For Jeffco custodians, the workload in the past year has also included doing a deep cleaning of a school when confirmed cases prompt a 24-hour shutdown.

That deep clean involves electrostatic sprayers that leaders drop off at a school site so that custodial teams can spray then ventilate the whole school.

In the fall, as Jeffco and other districts had to pivot back to full remote learning as cases of COVID went up, district leaders cited problems in getting schools cleaned within those 24 hours as one of many operational challenges.

Arnold said that it wasn’t a problem with the staffing, but with the equipment.

“There were a couple of times we had so many schools that needed to be sprayed on a particular day, but we only have so many sprayers,” Arnold said. 

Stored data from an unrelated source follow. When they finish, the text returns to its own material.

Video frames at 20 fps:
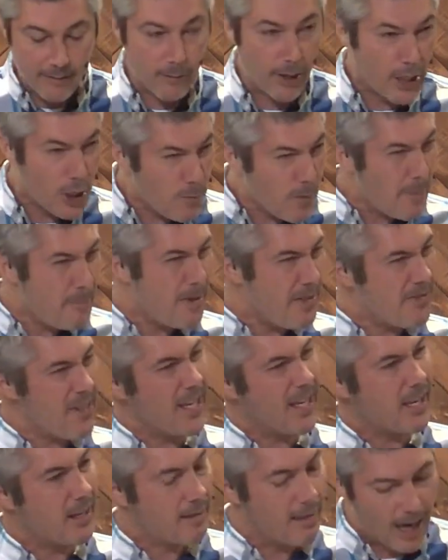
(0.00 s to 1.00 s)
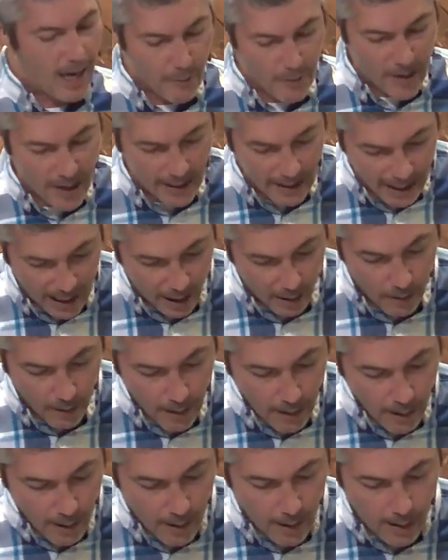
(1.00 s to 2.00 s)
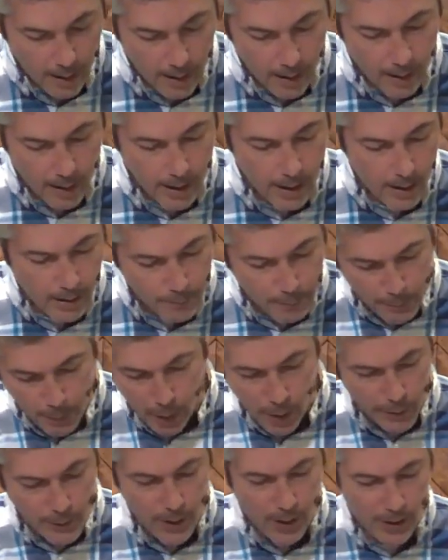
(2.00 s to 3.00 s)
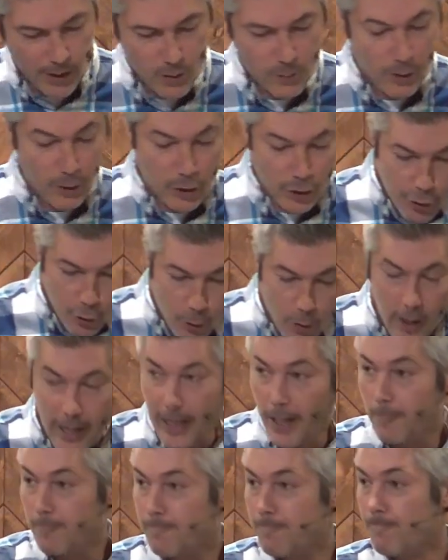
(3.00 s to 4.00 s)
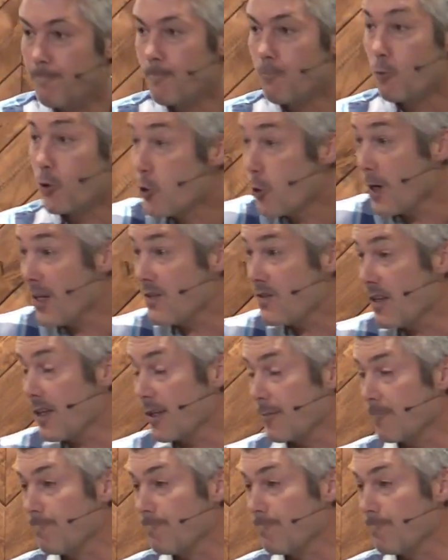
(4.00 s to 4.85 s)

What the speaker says: You might be thinking that right now. Paul talks about joy, rejoicing.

The district just recently updated its policies to not automatically require 24-hour full closures of a school after a COVID outbreak. Custodial teams, however, will still be directed to the specific areas of a school that need to be more thoroughly cleaned “in addition to their normal disinfecting that occurs each evening in each building.”

Custodian David Diment sweeps up in the school cafeteria. (Andy Cross/The Denver Post)

Arnold said that he appreciates the district giving teachers cleaning supplies so they too can help keep classrooms clean between cohorts, rather than putting everything on custodial staff.

“It’s really somewhat of a team approach,” Arnold said. 

Diment himself hasn’t been sick, but he has been quarantined, including after his boss tested positive for COVID-19. The ordeal made him and his colleagues more aware of their risks.

At one point, he said, the district signed an agreement with the union that allowed custodians and other support staff to take six months off work and be able to return to their job afterward. But Diment needed his job and the money, so he never considered the offer.

Now, he said, he’s relieved that he and his coworkers have been fully vaccinated. But the year has still been challenging, and the work hasn’t stopped.

“We have been in the buildings pretty much since Day One, even when we didn’t have any information about this disease,” Diment said. “Sometimes people can lose sight of that.”